DATA TO EXAMINE =>

----------

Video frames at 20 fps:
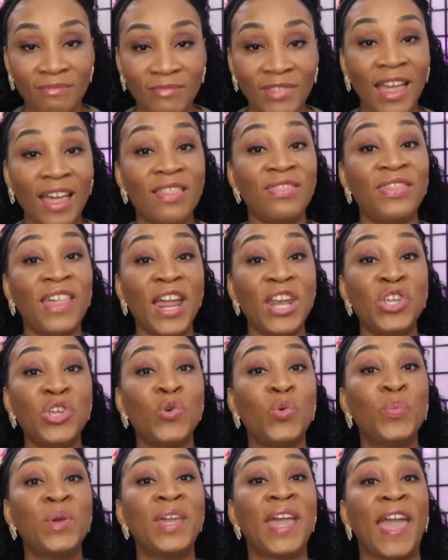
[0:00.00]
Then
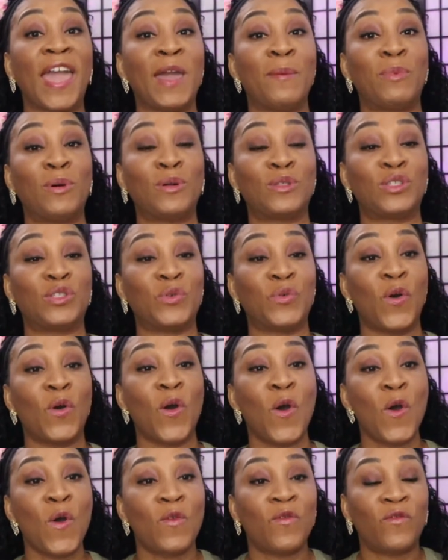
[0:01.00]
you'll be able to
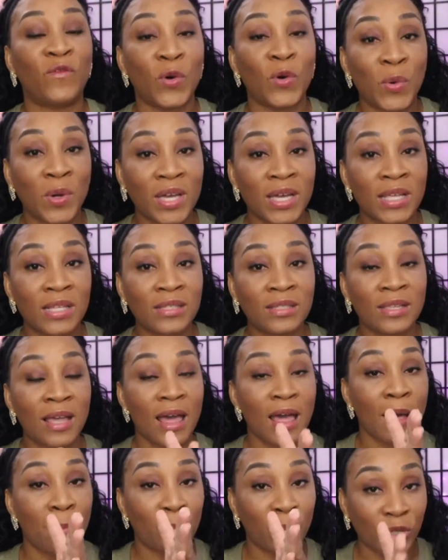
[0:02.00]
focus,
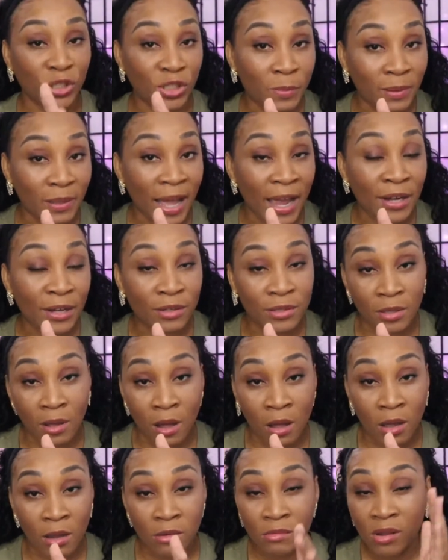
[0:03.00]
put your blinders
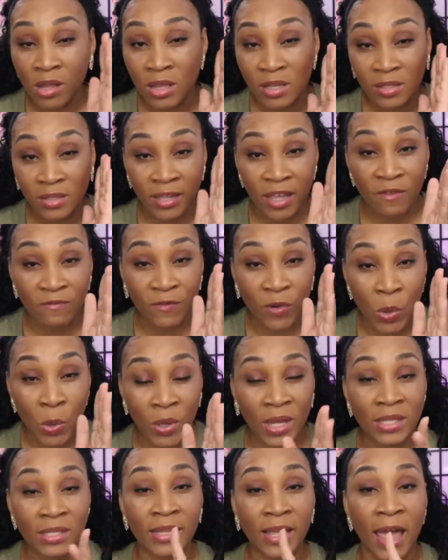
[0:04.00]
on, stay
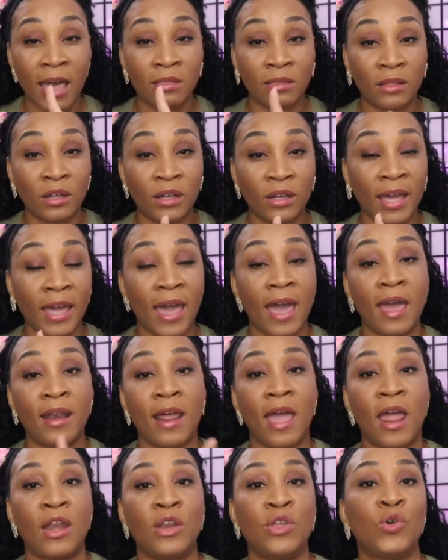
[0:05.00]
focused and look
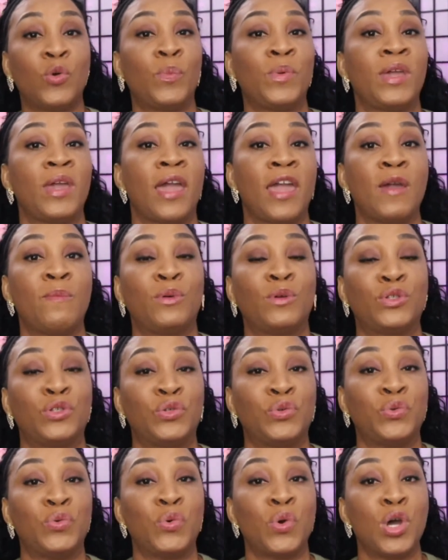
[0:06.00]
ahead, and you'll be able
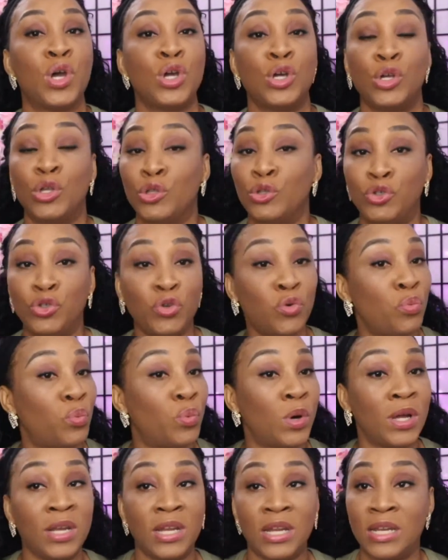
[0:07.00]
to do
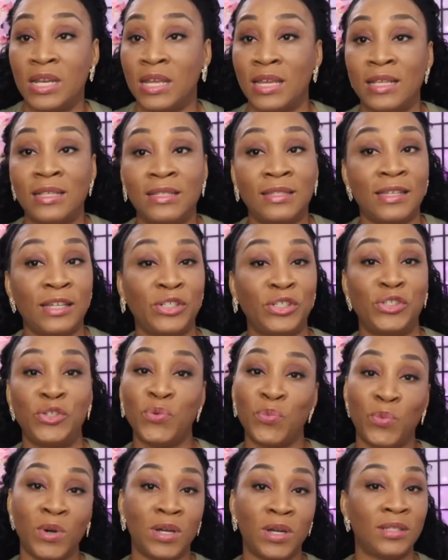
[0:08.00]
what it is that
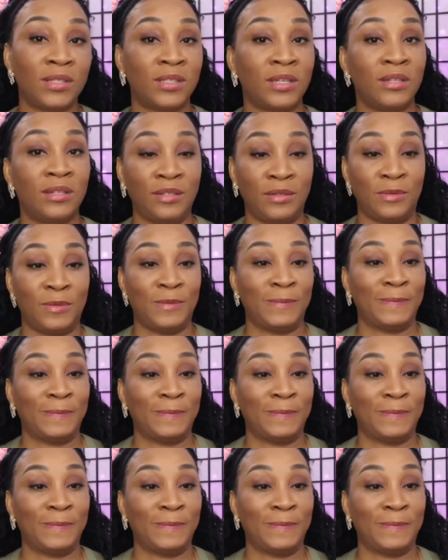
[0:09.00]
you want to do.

----------

PROMPT => With images omitted, output the data exactly as given.

SOLVED PROBLEM =>
Video frames at 20 fps:
[0:00.00]
Then
[0:01.00]
you'll be able to
[0:02.00]
focus,
[0:03.00]
put your blinders
[0:04.00]
on, stay
[0:05.00]
focused and look
[0:06.00]
ahead, and you'll be able
[0:07.00]
to do
[0:08.00]
what it is that
[0:09.00]
you want to do.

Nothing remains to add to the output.